About this task: Without the pictures, set down exactly the lines from the one that contains "[00:13:12.01 to 00:13:12.81]" to the end of the entries, both included, and nothing besides.
::: Records for this exercise :::
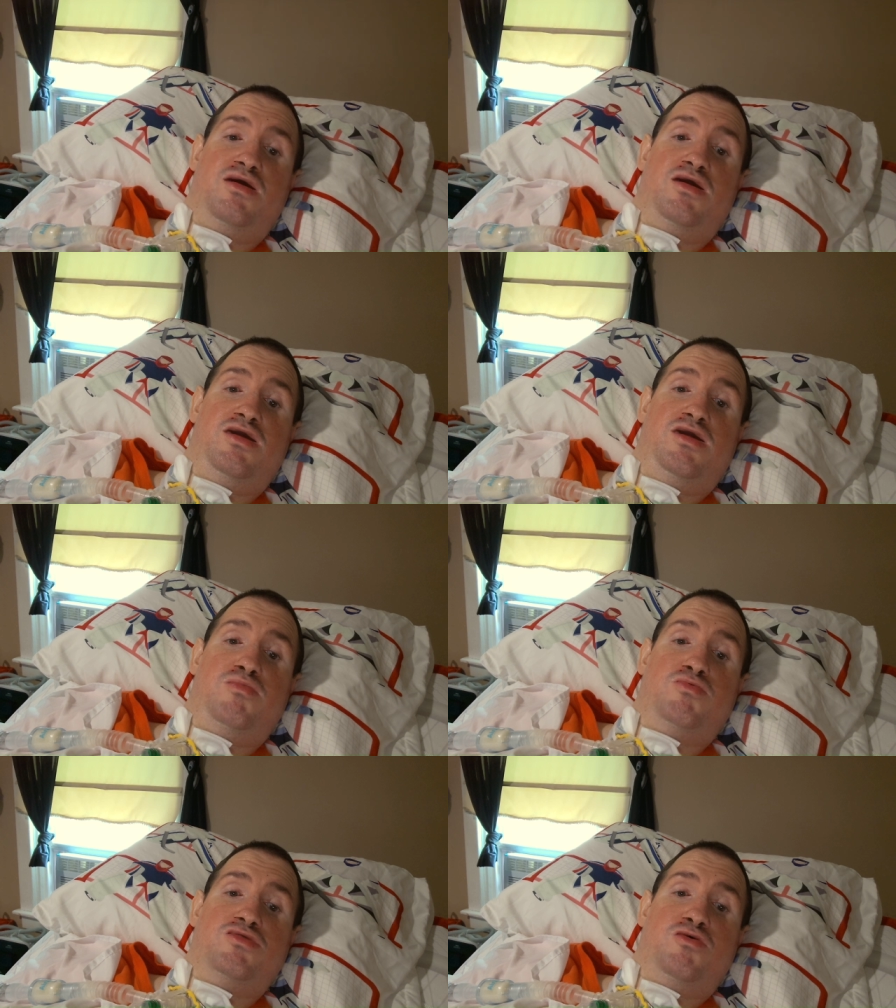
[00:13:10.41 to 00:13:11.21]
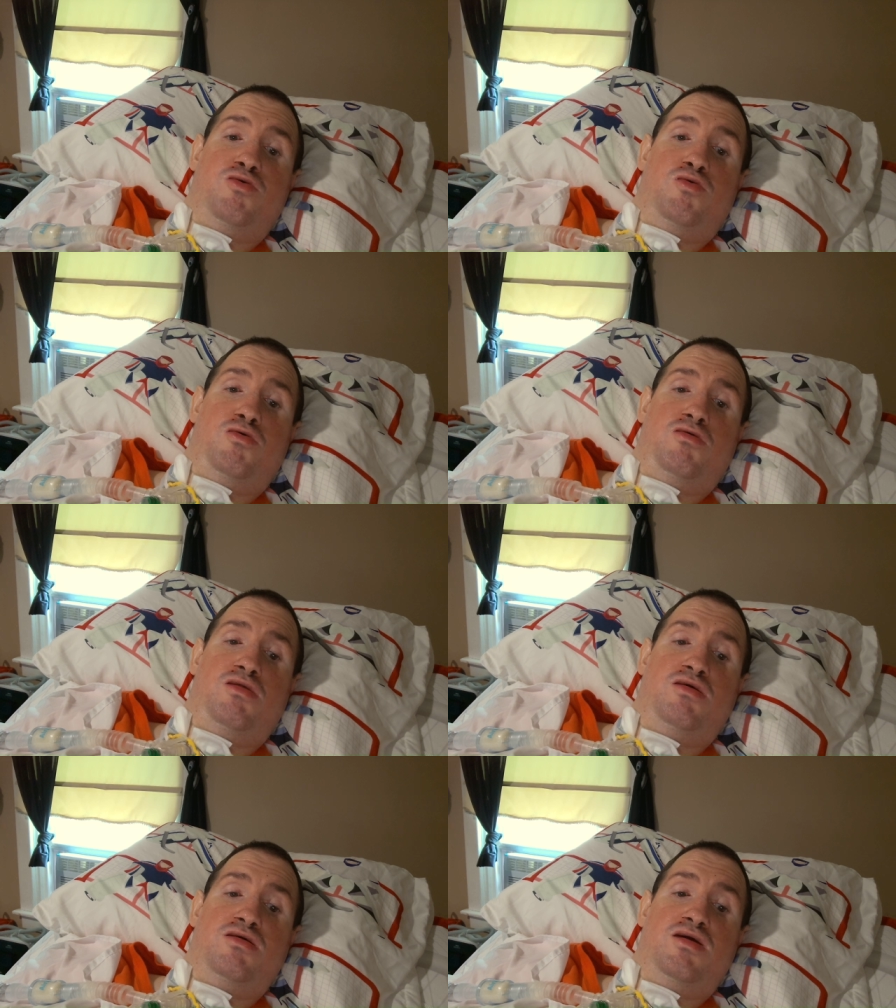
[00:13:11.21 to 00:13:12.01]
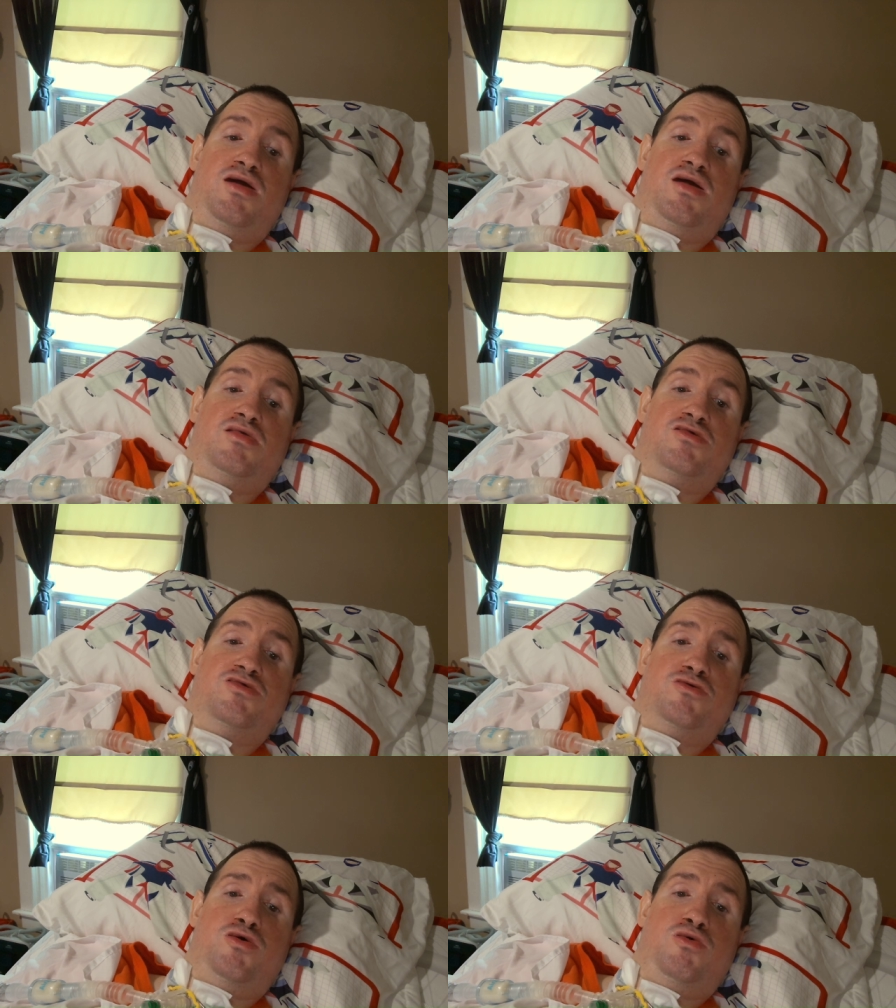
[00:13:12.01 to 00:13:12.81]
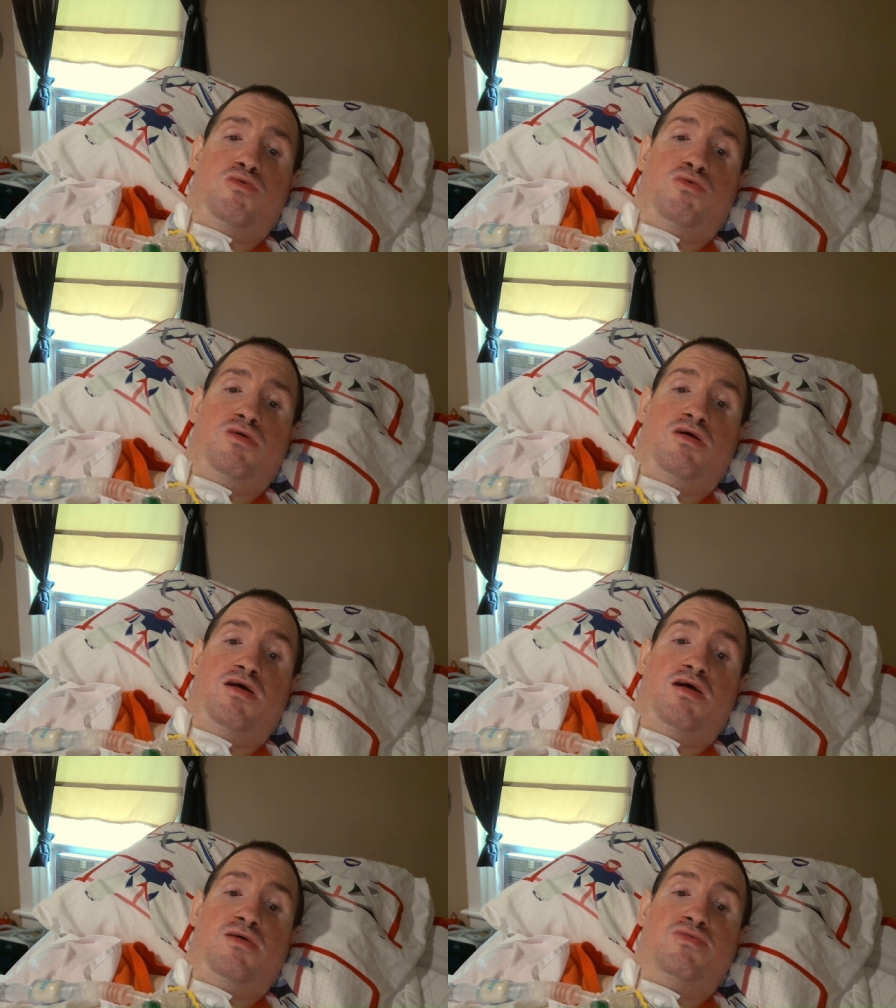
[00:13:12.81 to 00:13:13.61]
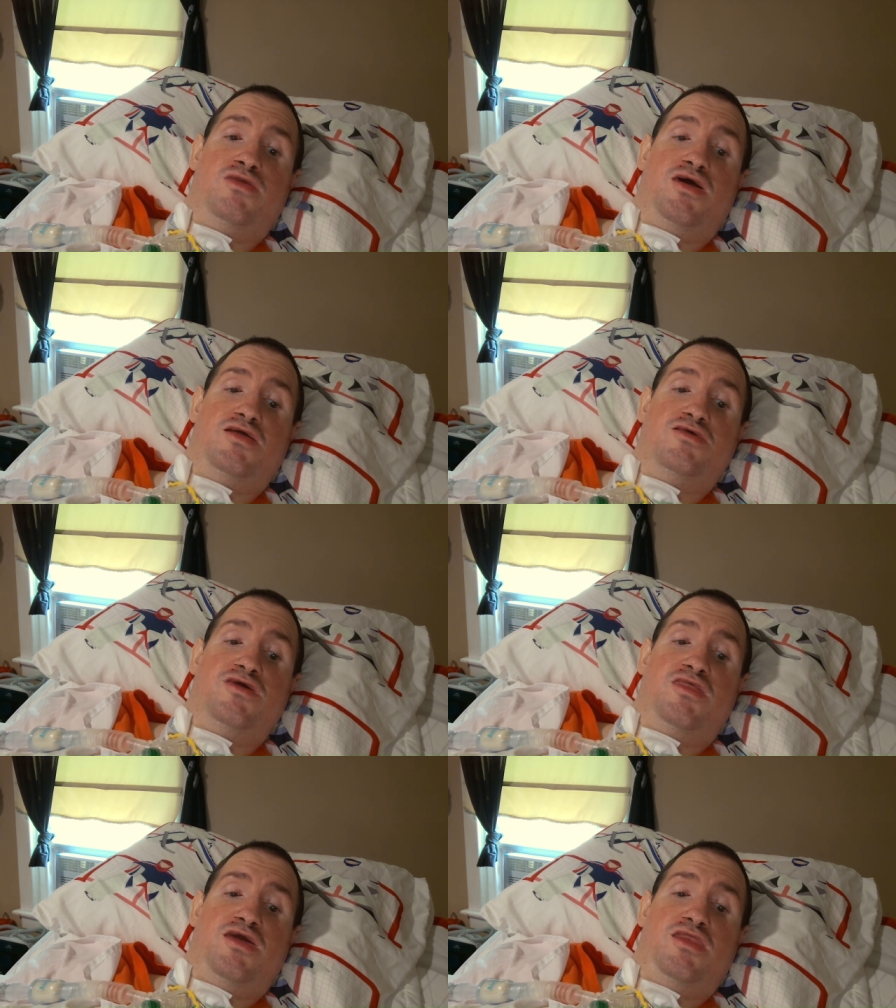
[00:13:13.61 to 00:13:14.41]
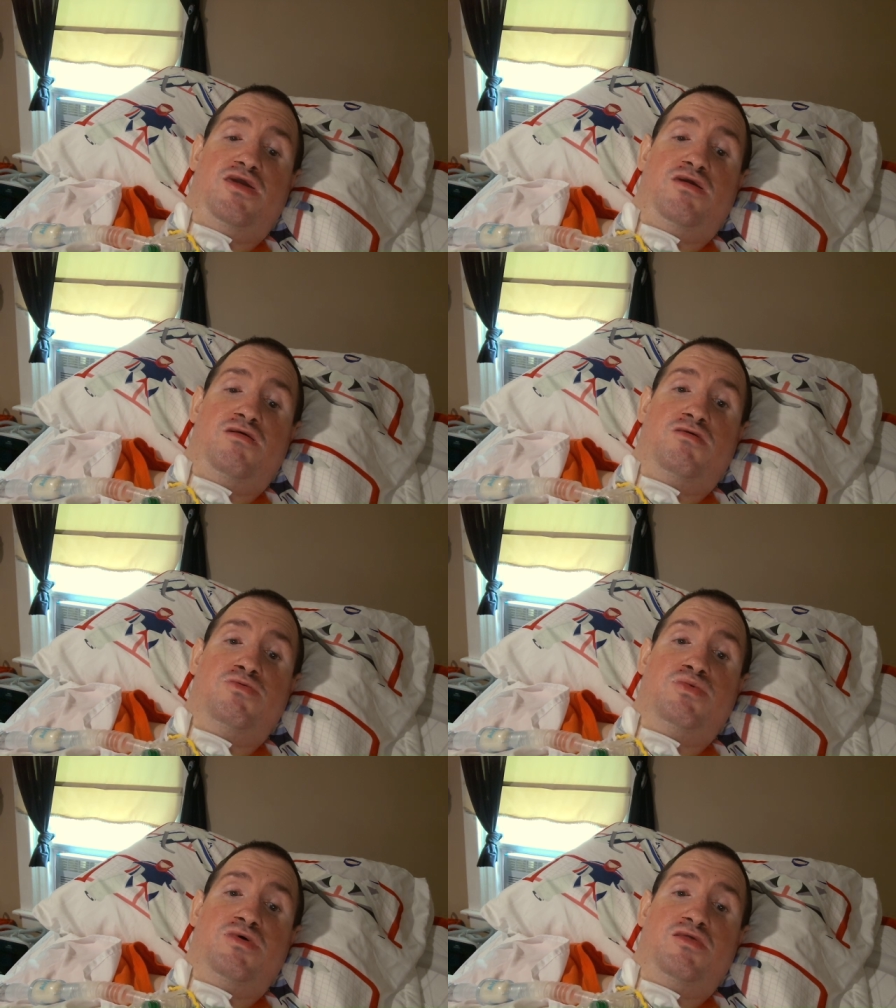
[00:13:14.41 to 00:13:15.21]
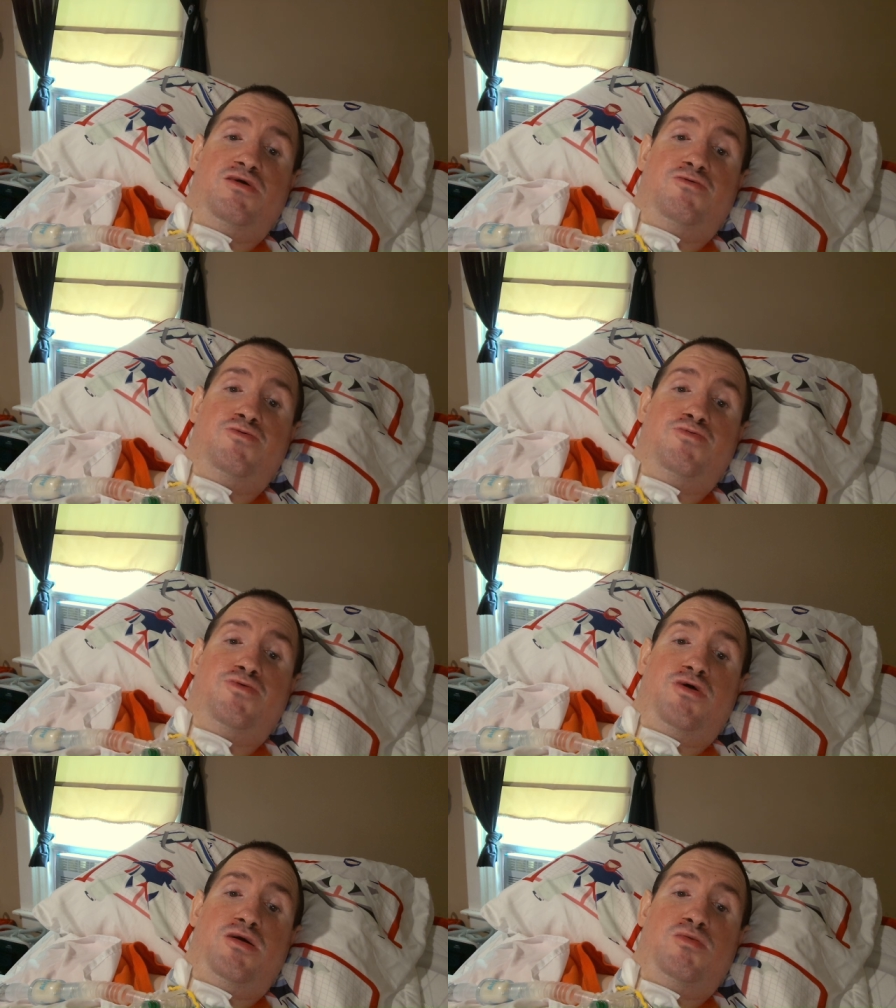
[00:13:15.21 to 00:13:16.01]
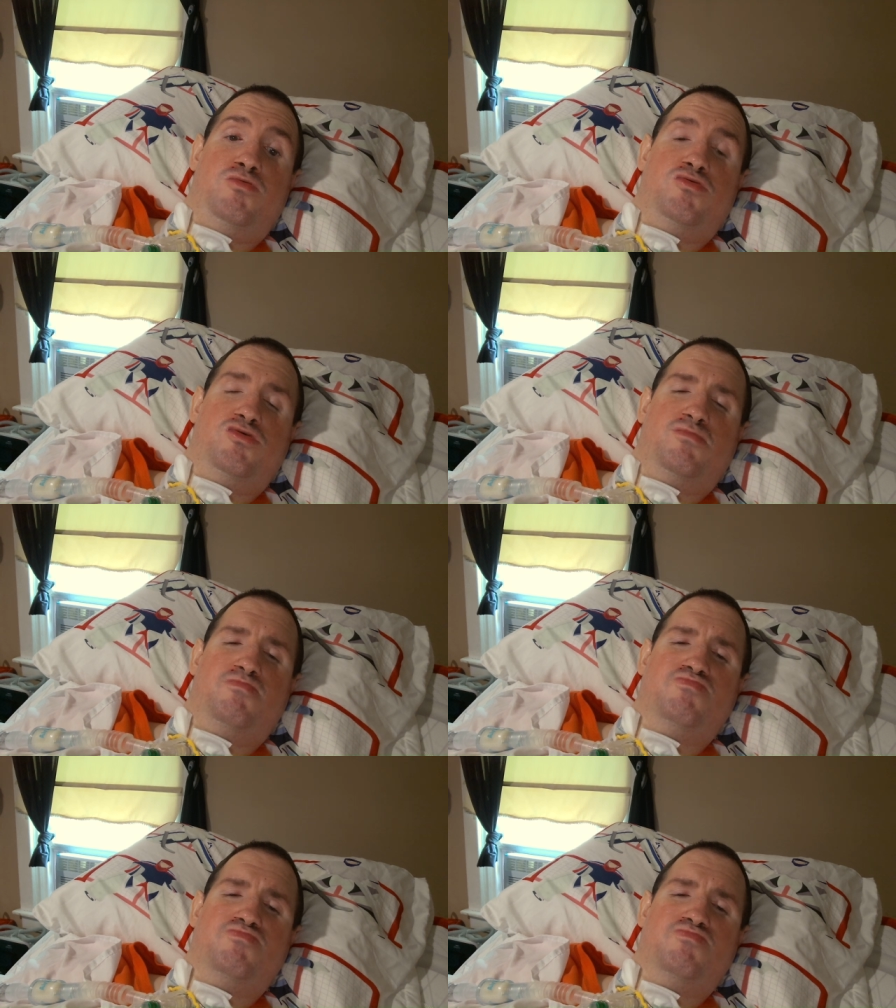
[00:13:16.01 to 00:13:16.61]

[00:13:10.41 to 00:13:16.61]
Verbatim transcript: He was the heart and soul of the 1980 Philadelphia Flyers.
:::
Response area:
[00:13:12.01 to 00:13:12.81]
[00:13:12.81 to 00:13:13.61]
[00:13:13.61 to 00:13:14.41]
[00:13:14.41 to 00:13:15.21]
[00:13:15.21 to 00:13:16.01]
[00:13:16.01 to 00:13:16.61]

[00:13:10.41 to 00:13:16.61]
Verbatim transcript: He was the heart and soul of the 1980 Philadelphia Flyers.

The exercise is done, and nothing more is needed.